The strategy of CATL is very suitable for the currently increasing global LFP battery installation.
The hype surrounding electric vehicles has raised expectations for the next generation of long-range batteries that will not only extend the range of the car, but also have the right cost.
But new technological advances and major breakthroughs are not necessarily the way forward. As one of the world’s largest electric vehicle battery companies, the success of China’s CATL is a good example.
CATL has adopted existing technology to successfully lower battery prices and convince automakers that the final product is a worthwhile investment. This is no easy task, but doing so has kept CATL’s gross quickly over the past few years.
Charging and storing
CATL’s shares have risen sharply so far this year as enthusiasm for installing LFP batteries has grown.
This is in stark contrast to current industry trends, where car and battery makers are stumbling for better and cheaper batteries, struggling with material compositions, production processes and chemistries.
Companies are pouring billions of dollars into building new factories and developing next-generation powertrains that allow cars to go farther and longer. At the end of the day, automakers are announcing recalls, faulty batteries are on fire, and EVs, of which the cost of batteries account for about half, remain prohibitively expensive.
Pragmatic
CATL has always been pragmatic. The company has taken lithium iron phosphate (LFP) battery technology, which is considered relatively low-end, and has made it widely available in passenger cars.
CATL also redesigned the battery pack to achieve higher energy efficiency with fewer components. Although the energy density of this battery is lower, and the battery life is not as long as the battery using the new chemical technology, it is safe and reliable, and has improved in quality and durability.
The procurement of raw materials for such batteries is also not that difficult. This is an important point for manufacturers currently trying to obtain and maintain a steady supply of raw materials such as lithium and cobalt.
Although CATL has adopted newer technologies in the production of other types of powertrains, it has now made LFP batteries a business focus.
Other manufacturers in the market saw the opportunity, including Elon Musk, the man behind the electric car boom.
CATL has signed supply agreements with manufacturers including Tesla Inc. and Volkswagen AG, boosting market confidence in low-end batteries.
More and more Tesla vehicles made in China are now equipped with LFP batteries.
Iron batteries
Rising proportion of “iron batteries”: The use of lithium iron phosphate batteries in China is increasing.
It makes sense. Right now, even if an electric car can travel hundreds of miles, the return trip is still a problem because charging stations are still relatively scarce.

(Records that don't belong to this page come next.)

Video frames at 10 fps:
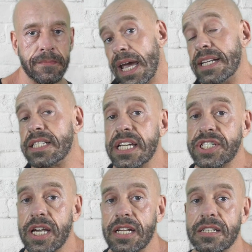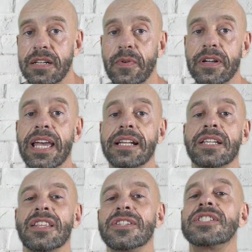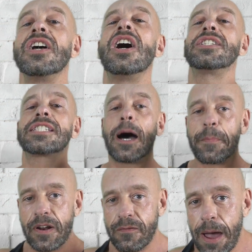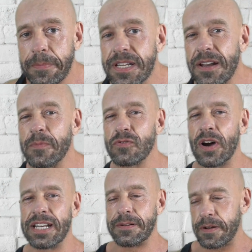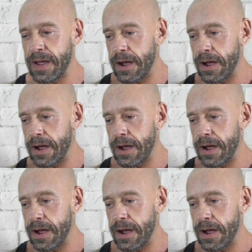In addition, when I get to those last couple of reps and I'm grinding them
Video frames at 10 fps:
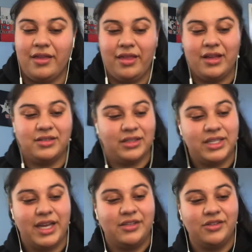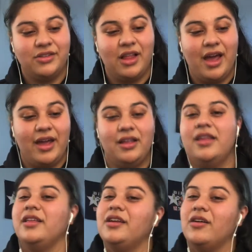there's the T2 lane,
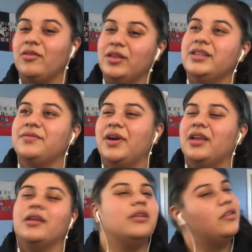and then you got all these fucking.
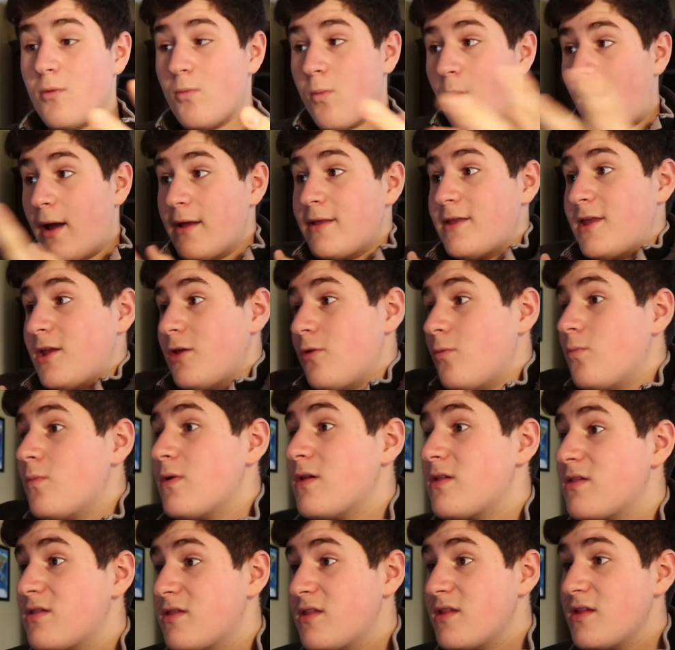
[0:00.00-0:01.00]
Why didn't we
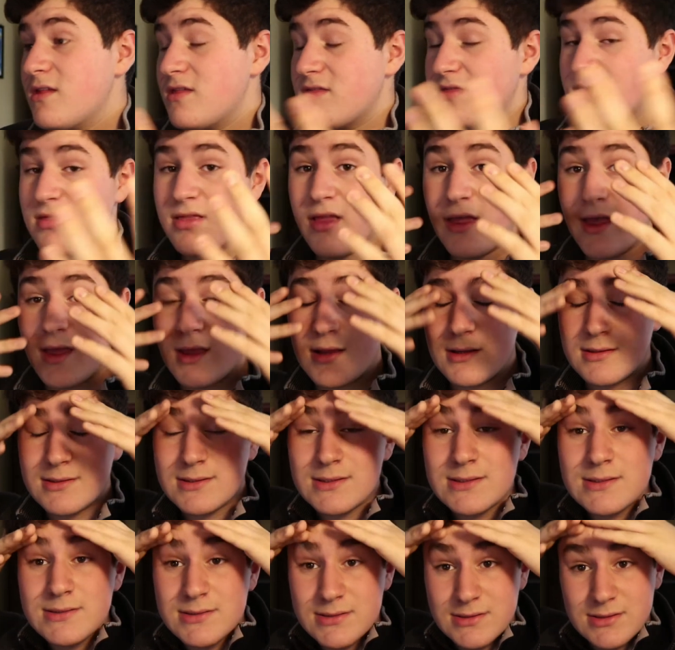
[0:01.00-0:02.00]
see like
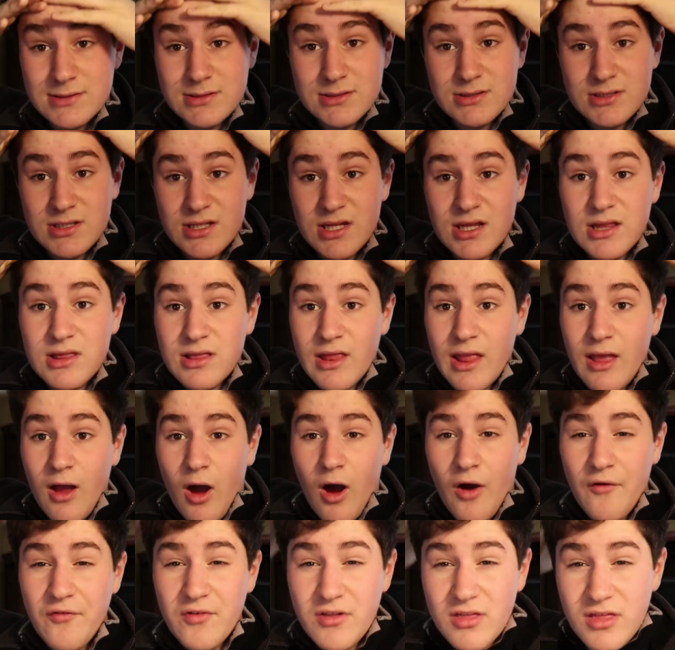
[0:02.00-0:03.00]

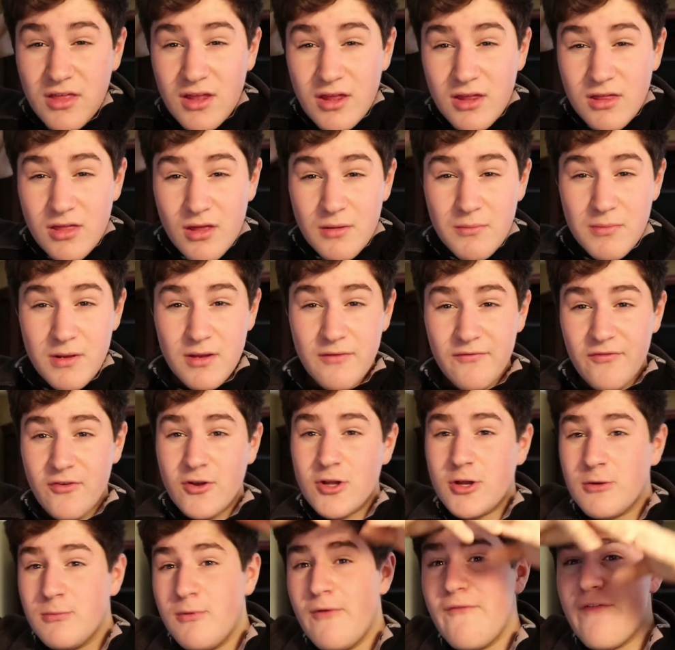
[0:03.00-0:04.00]
obviously he's gonna be in
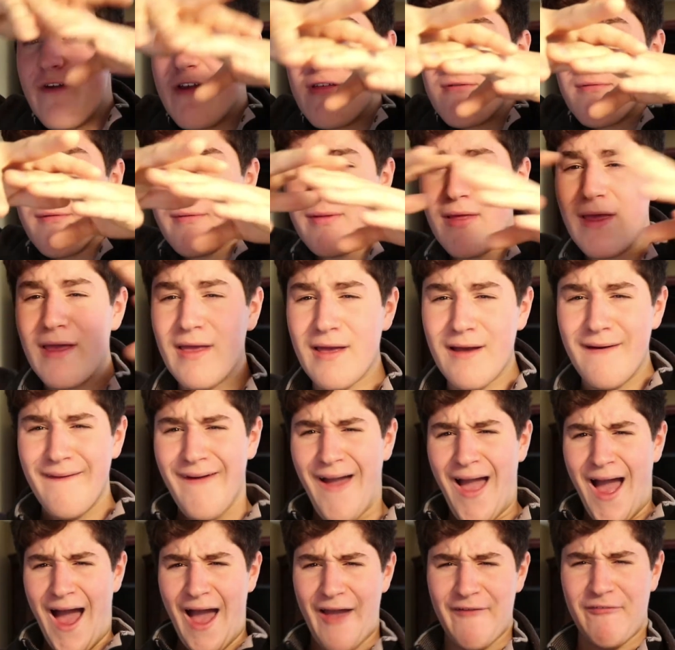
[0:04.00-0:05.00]
future movies, but like
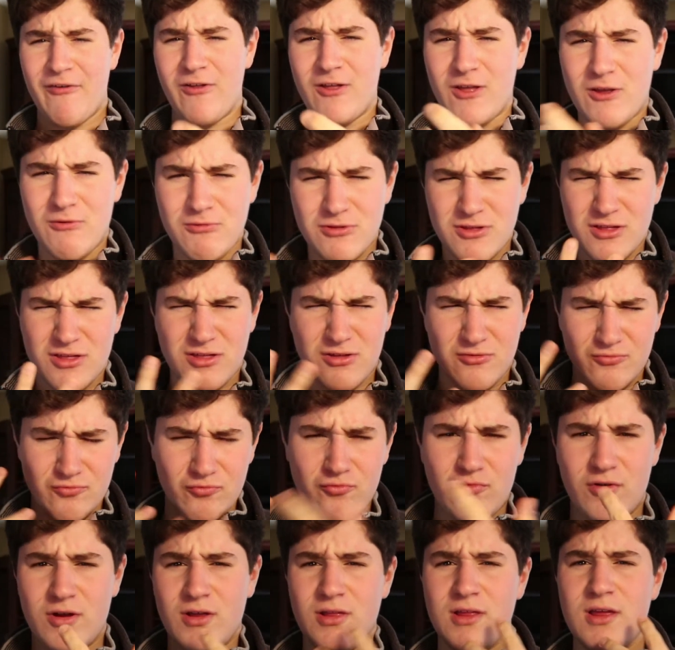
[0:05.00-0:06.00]
I felt like he was just
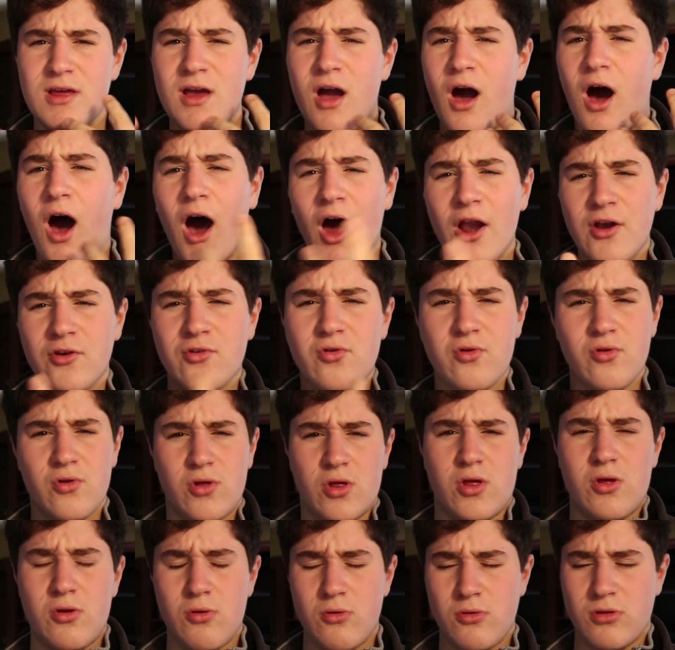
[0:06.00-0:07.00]
really
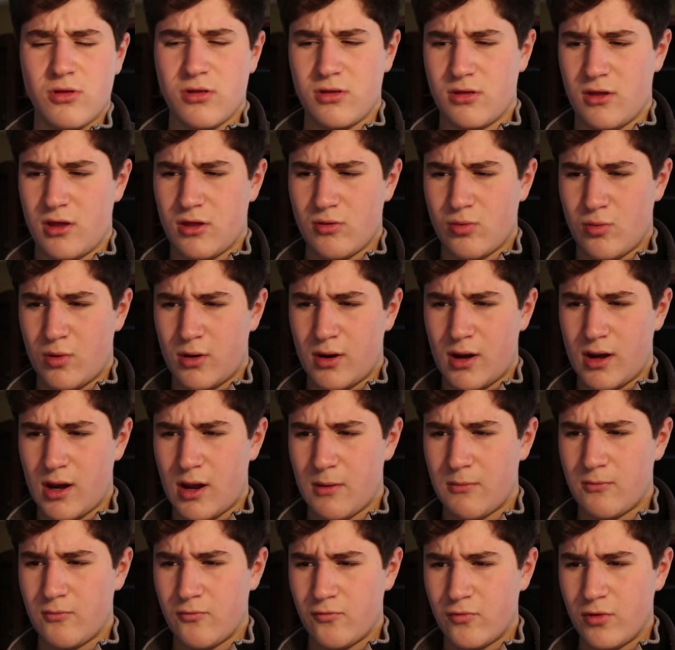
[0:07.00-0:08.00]
underused in this one, and
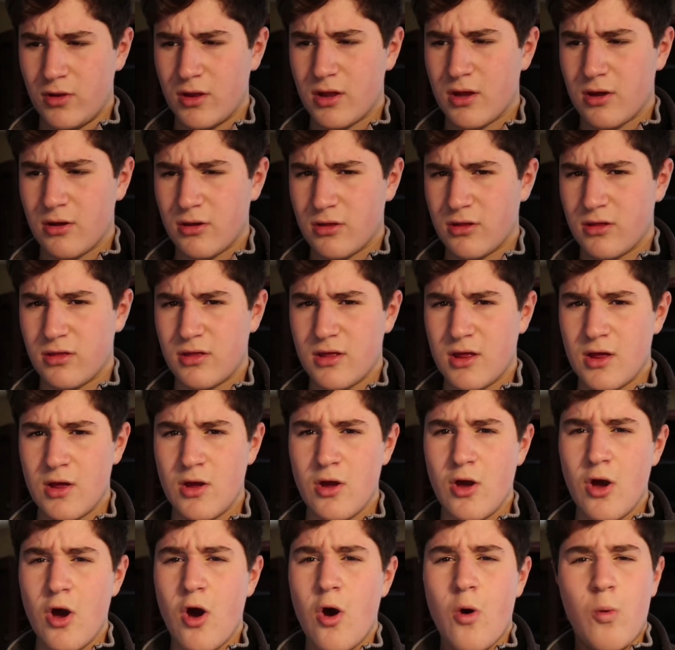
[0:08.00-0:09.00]
I'm really curious to see
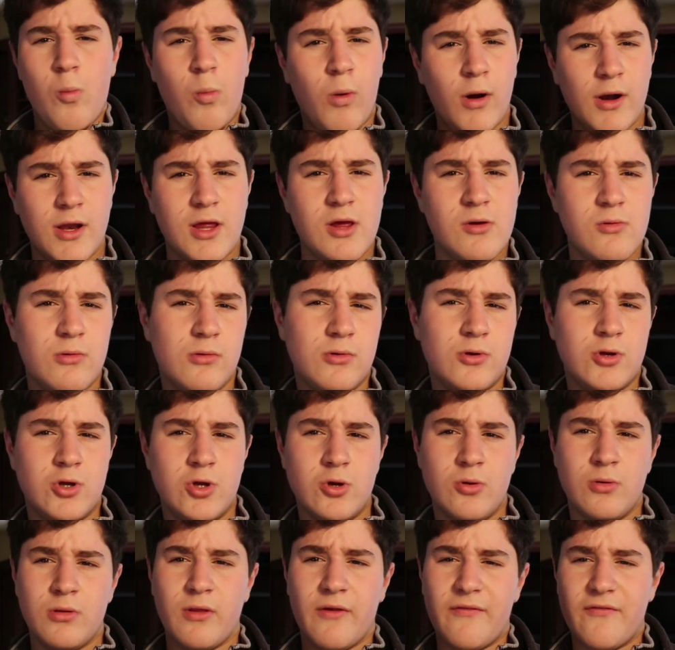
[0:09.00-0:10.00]
what he will
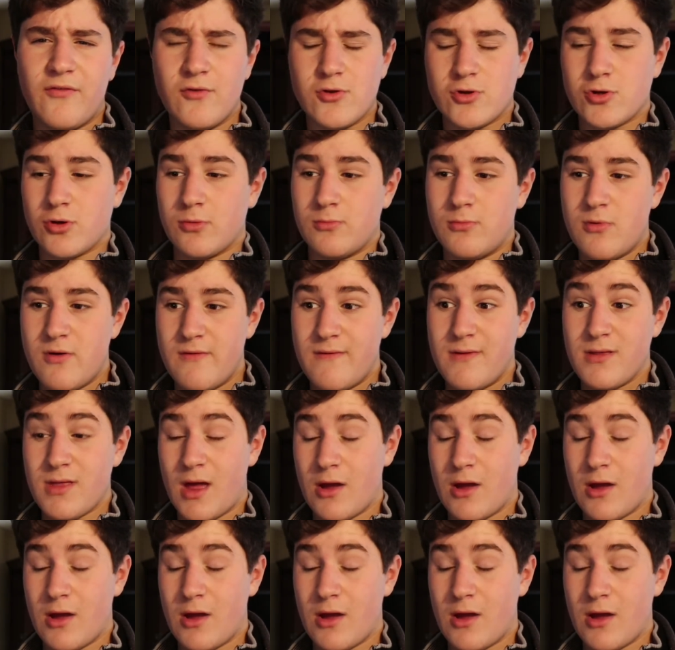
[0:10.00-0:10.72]
do in the future movies.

But this range is enough for everyday use: a Tesla Model 3 with an LFP battery can travel 468 kilometers.
Nickel-cobalt-manganese (NCM) batteries have a longer range, around 500 to 600 kilometers, with some new models advertised as 700 kilometers.
But such batteries are less stable at high temperatures, and the manufacturing process is much more expensive. Commercializing NCM cells at a scale that does help profitability has proven difficult.
Meanwhile, battery makers such as South Korea’s LG Chem Ltd., SK Innovation Co. and Samsung SDI Co. have insisted on making more expensive lithium-ion batteries that contain a lot of nickel.
LFP batteries may not be the way of the future, but the market share they occupy shows that people’s ideas are gradually becoming a reality.
It’s an encouraging sign at a time when ambitious environmental goals are everywhere. Global LFP battery installations are increasing, reducing the overall cost of EVs and alleviating a longstanding problem that EVs tend to be more expensive than ICE vehicles. As you can see, big goals don’t always guarantee victory, or even crossing the finish line.